(Stored items from a collection)
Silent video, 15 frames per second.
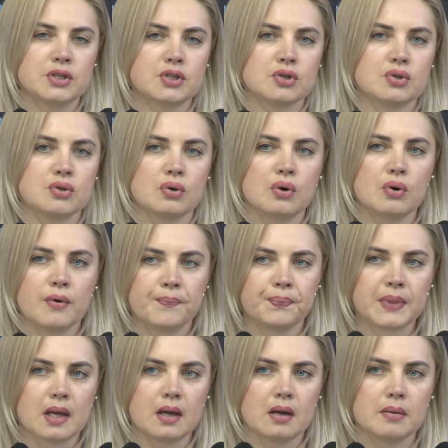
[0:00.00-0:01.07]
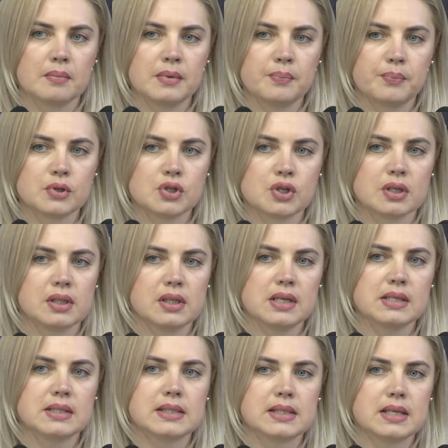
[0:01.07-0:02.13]
and different categories
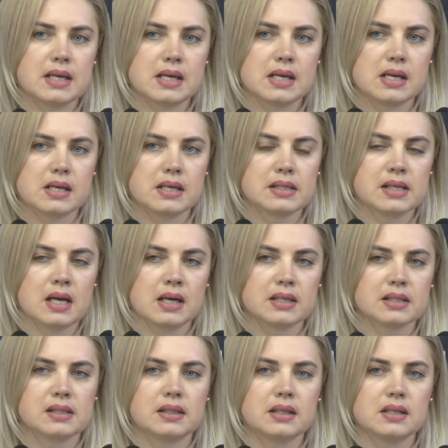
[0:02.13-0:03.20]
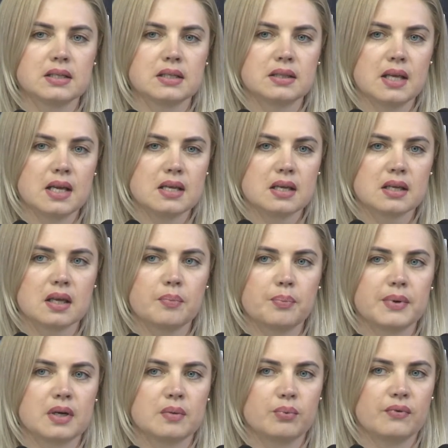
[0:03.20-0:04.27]
residing in our
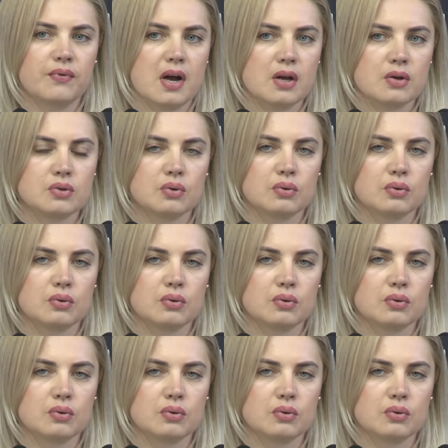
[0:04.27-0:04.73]
region.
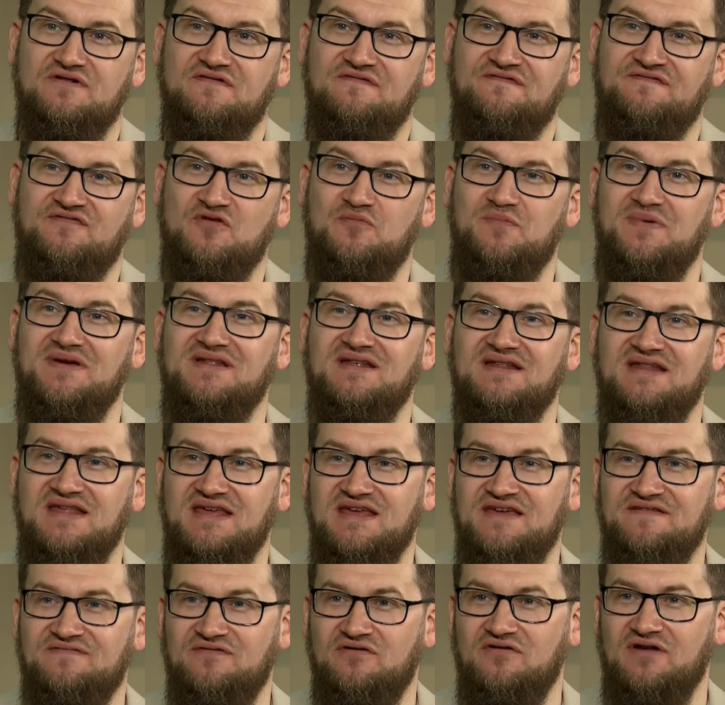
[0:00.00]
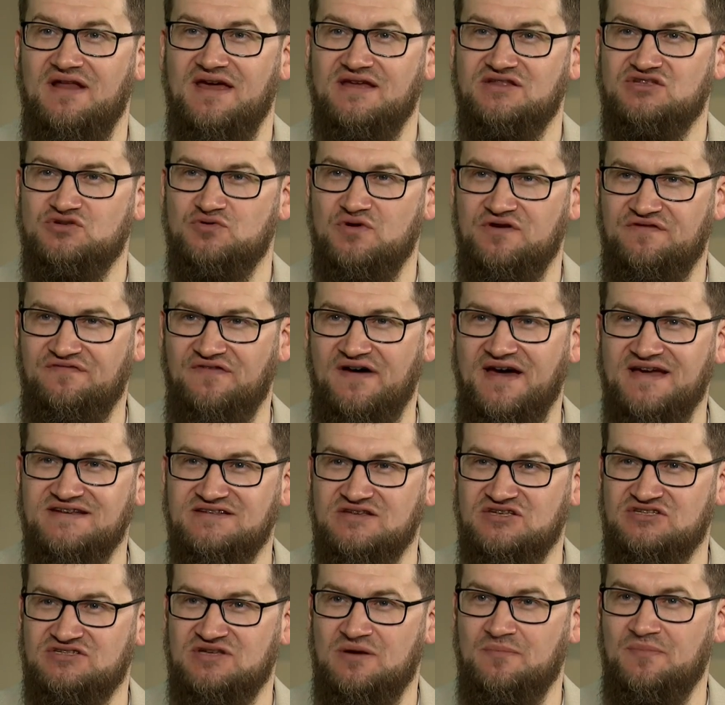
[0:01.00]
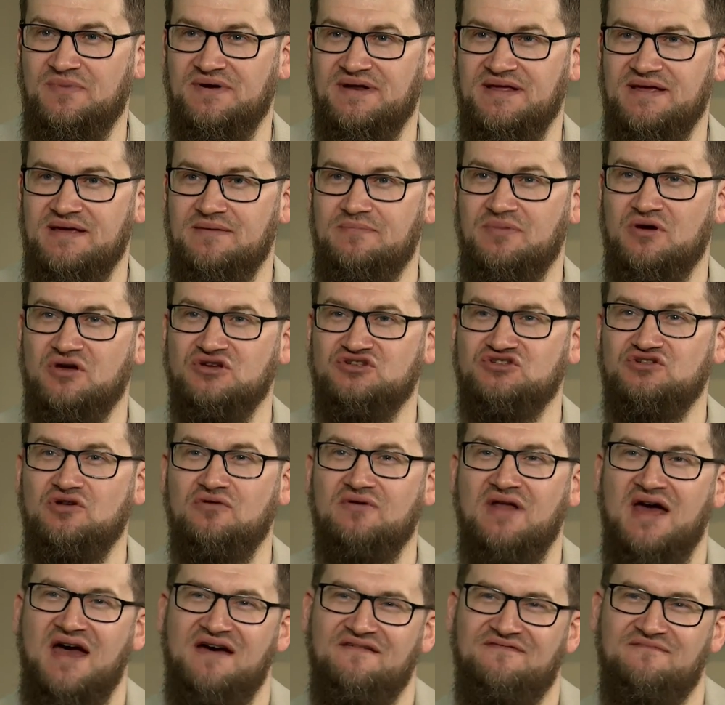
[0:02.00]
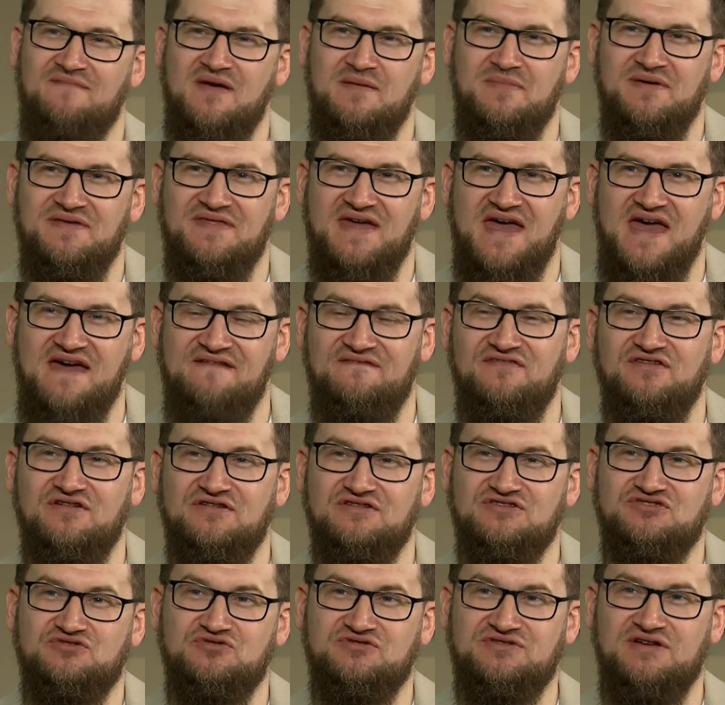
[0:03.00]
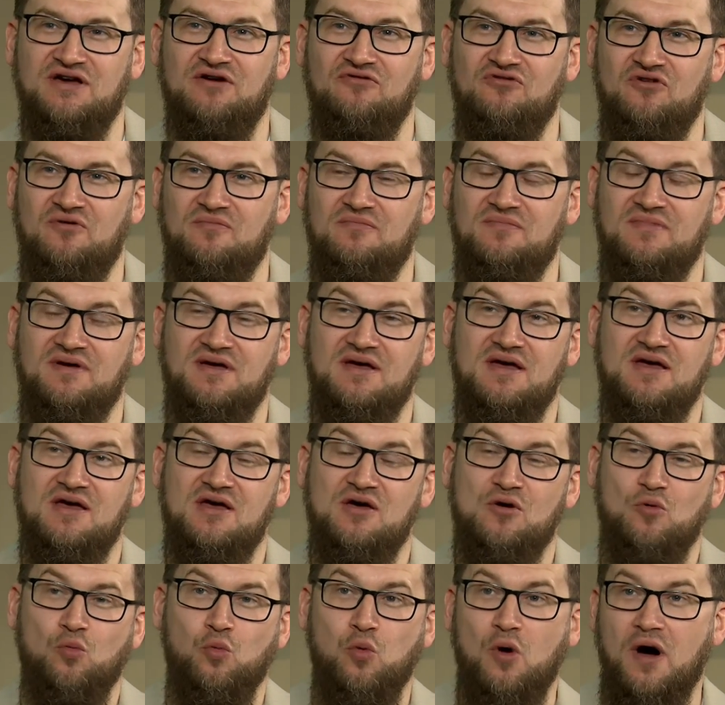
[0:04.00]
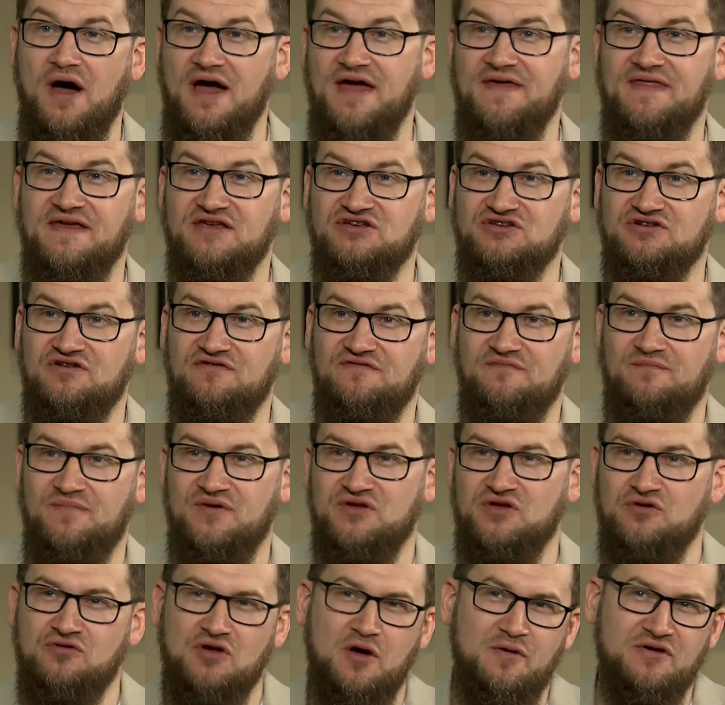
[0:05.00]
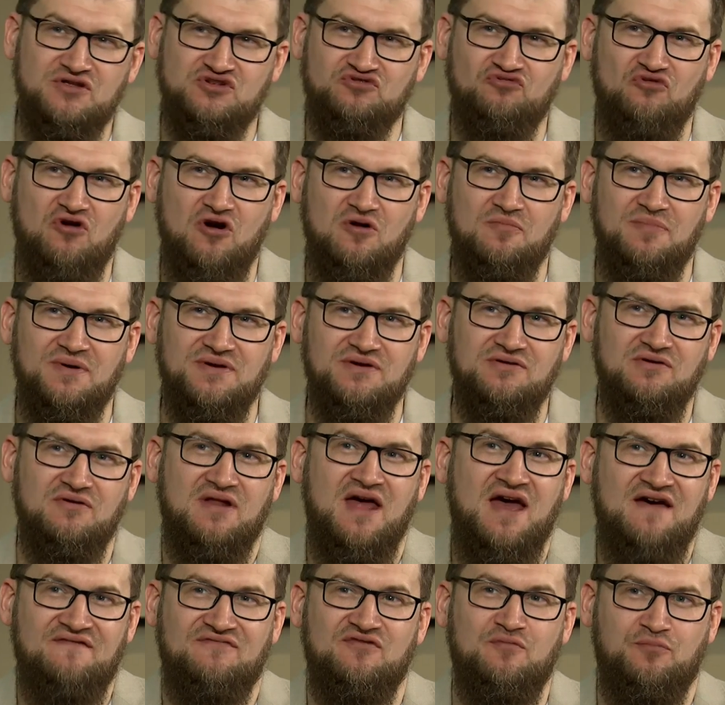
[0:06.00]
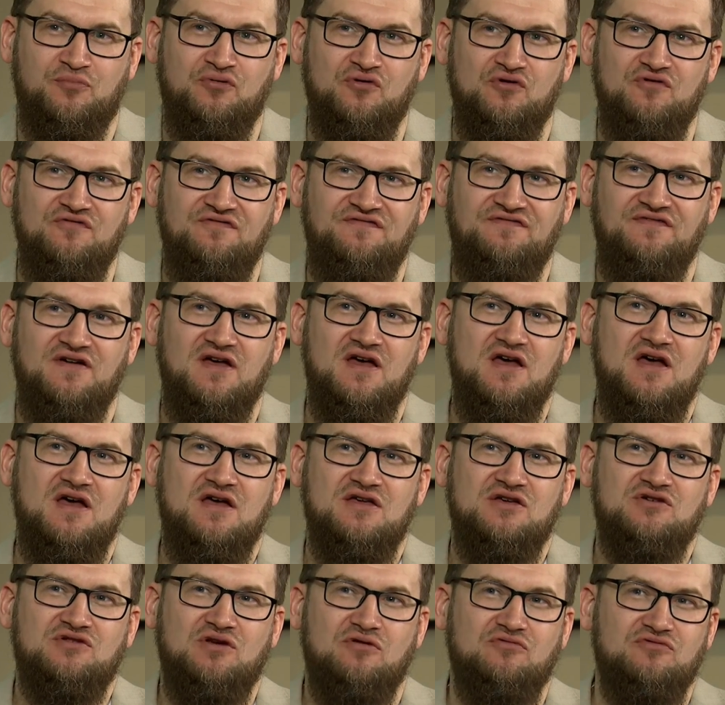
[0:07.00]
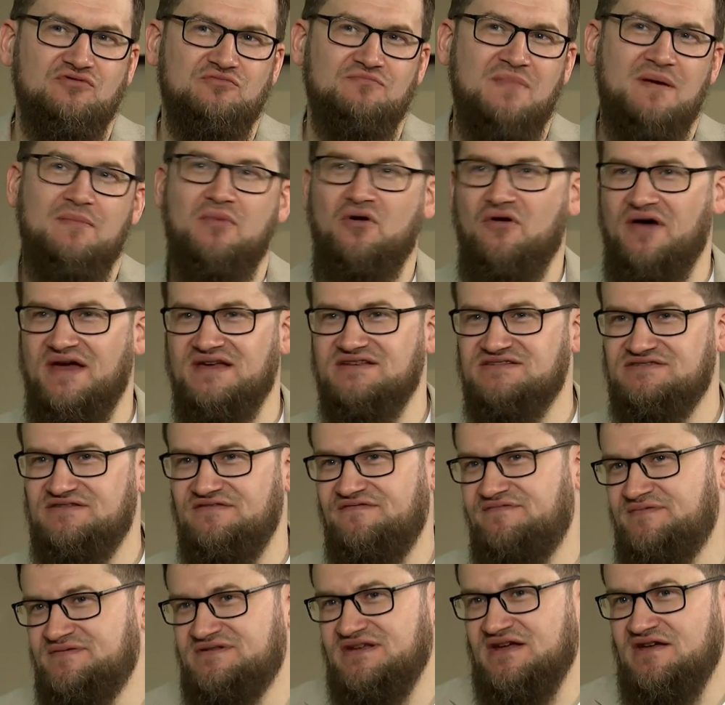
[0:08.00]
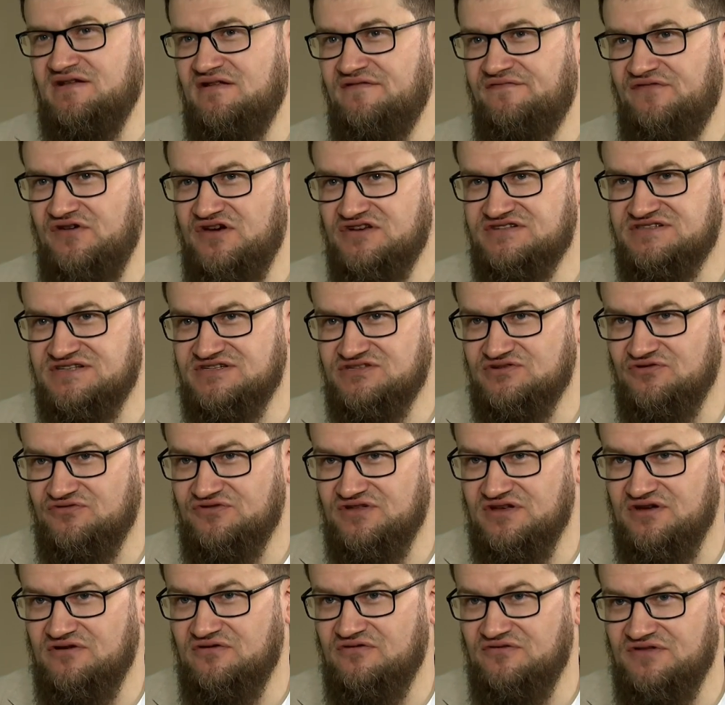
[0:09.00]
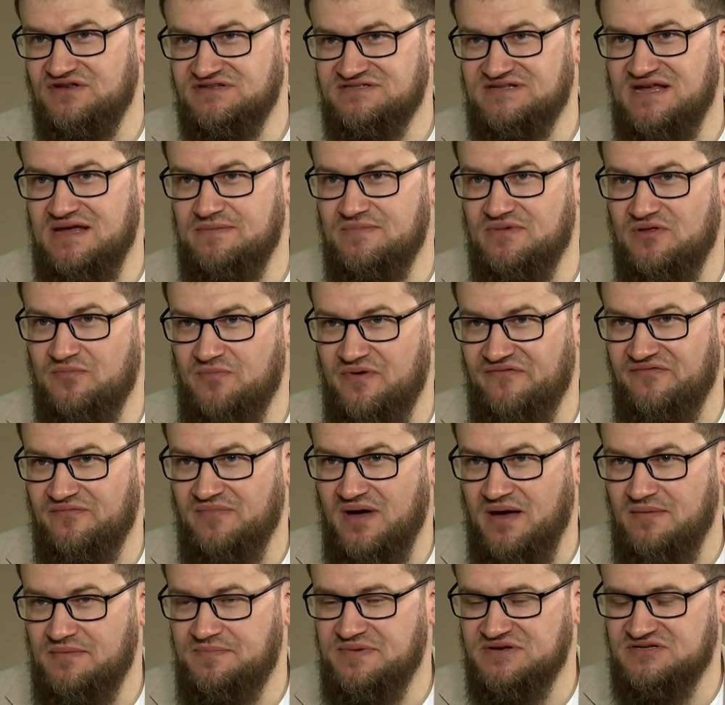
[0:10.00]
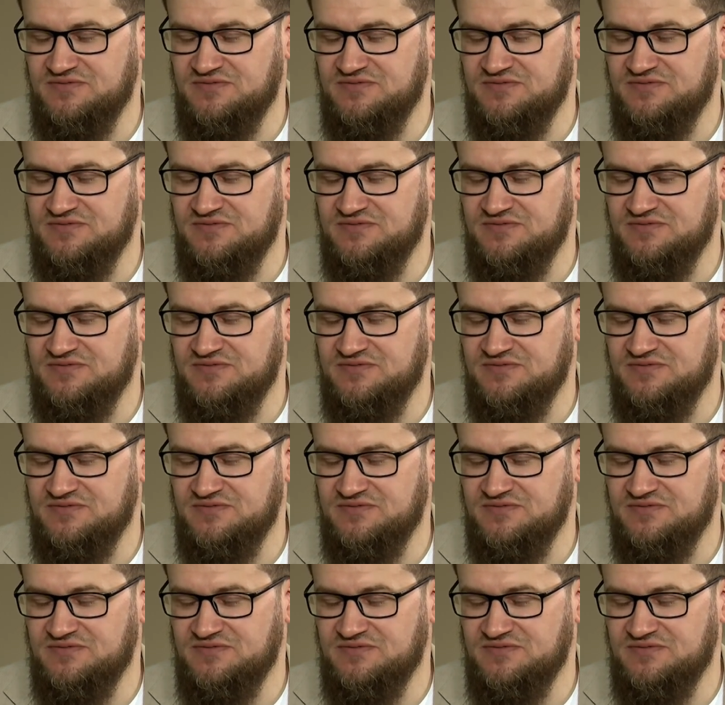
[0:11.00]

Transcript: forbid an evil, like to advise somebody because you don't have maybe the evidence to tell them why they should, but it's wrong, but you don't have the proof, you don't memorize the particular verses or the statement of Prophet Muhammad,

**THE PROBLEM**
The expected output is the full data above, reproduced exactly with no images.

**RESULT OF THIS EXERCISE**
Silent video, 15 frames per second.
[0:00.00-0:01.07]
[0:01.07-0:02.13]
and different categories
[0:02.13-0:03.20]
[0:03.20-0:04.27]
residing in our
[0:04.27-0:04.73]
region.
[0:00.00]
[0:01.00]
[0:02.00]
[0:03.00]
[0:04.00]
[0:05.00]
[0:06.00]
[0:07.00]
[0:08.00]
[0:09.00]
[0:10.00]
[0:11.00]

Transcript: forbid an evil, like to advise somebody because you don't have maybe the evidence to tell them why they should, but it's wrong, but you don't have the proof, you don't memorize the particular verses or the statement of Prophet Muhammad,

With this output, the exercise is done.